Want to find me.. I will be at the bar with a glass in my hand, but not eating the nuts... bar nuts are sort of scary.

Wednesday, March 3, 2010

We…have arrived.

I’ll set the scene for you:

The Outlaws are about to celebrate their Golden wedding anniversary, and have kindly invited their nearest and dearest (and me) to join them for a lush weekend at a hotel. I pretty much had my bag packed before they had finished saying the words ‘Spa facilities’.

It was planned with military precision.  Everyone knew that the Saturday night festivities would begin with a visit to the local catholic church.  Traditional in these parts.  The Mother-Outlaw had arranged it all so that the priest knew we were coming.

Now, here is were the story went a little awry.  This hotel is situated in a small town, 45 minutes drive from the nearest Autobahn, and that is really extreme for Germany.  We gussied ourselves up in preparation for the feast after church, slapped on some lipsticks, straightened ties and all looked about as glamorous as it was possible to be (even me).

There was a little hitch when we arrived at the church and found it surrounded by mountains of snow, somewhat of a challenge when you are wearing 6-inch heels, but overcome nonetheless. 

The Mother-Outlaw swanned in first.  Her full length mink coat pulled snugly up around her ears.  This is a determined woman.  Without missing a beat, she marched directly to the first pew and sat down.  We followed in her wake. 
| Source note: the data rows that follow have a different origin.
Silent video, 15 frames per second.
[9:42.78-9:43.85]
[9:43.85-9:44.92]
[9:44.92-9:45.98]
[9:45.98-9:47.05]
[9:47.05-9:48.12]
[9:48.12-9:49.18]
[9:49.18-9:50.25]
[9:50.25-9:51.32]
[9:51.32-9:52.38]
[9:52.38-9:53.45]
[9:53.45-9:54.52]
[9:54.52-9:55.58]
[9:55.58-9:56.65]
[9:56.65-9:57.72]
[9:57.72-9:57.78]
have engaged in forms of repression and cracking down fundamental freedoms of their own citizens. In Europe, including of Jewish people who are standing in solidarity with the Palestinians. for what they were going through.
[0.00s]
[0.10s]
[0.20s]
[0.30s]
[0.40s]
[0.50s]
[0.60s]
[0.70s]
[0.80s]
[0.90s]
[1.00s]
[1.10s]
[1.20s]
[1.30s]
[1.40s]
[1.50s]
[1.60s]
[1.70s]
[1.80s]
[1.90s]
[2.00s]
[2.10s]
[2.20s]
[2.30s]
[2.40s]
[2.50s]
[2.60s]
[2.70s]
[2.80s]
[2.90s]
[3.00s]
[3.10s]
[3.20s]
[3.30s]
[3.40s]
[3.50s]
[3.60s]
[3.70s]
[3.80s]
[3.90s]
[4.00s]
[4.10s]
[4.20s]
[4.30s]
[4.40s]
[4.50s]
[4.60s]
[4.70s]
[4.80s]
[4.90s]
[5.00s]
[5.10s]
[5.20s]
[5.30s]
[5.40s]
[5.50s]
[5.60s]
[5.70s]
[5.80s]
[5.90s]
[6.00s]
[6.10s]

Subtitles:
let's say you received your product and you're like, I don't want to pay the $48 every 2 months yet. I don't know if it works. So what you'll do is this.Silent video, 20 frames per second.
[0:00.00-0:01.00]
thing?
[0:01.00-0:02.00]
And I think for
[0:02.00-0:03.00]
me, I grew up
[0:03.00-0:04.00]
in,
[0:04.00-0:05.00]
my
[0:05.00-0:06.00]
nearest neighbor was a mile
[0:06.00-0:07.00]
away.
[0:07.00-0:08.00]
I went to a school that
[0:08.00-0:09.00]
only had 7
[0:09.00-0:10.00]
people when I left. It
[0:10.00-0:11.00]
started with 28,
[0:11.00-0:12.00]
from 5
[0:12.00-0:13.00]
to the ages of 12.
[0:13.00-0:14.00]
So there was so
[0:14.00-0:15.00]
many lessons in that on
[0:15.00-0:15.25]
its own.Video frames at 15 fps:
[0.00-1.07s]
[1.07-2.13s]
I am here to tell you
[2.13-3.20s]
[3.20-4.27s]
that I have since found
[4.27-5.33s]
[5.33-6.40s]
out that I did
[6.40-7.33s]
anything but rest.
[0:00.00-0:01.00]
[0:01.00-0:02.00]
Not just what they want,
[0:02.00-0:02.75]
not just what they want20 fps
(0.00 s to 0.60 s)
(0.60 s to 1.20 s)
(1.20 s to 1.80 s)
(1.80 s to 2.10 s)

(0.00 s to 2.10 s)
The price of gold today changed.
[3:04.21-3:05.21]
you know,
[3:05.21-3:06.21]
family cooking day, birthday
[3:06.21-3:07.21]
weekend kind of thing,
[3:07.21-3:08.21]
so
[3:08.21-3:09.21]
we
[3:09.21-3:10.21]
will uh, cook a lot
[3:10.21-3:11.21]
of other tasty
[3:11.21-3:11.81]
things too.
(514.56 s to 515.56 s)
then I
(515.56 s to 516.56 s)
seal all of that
As the church started to fill up, it became obvious that there was a problem.  People shuffled past us, peering at us with as much discretion as they could muster.  We stood out like sore thumbs.  People were bundled up in their snow/work gear.  Boots were the order of the day.  Flashing diamonds and fur coats were not often seen in these here parts.  Turns out we were sitting in the pew usually occupied by the children receiving their first communion lessons.

As we were leaving, my sister-in-law turned to me, we looked at each other and shouted “Dynasty!”  The rest of the evening was spent laughing and both wanting to be Linda Evans.  Lord knows I would probably be more suited to the role played by Joan Collins, but Linda was so pretty.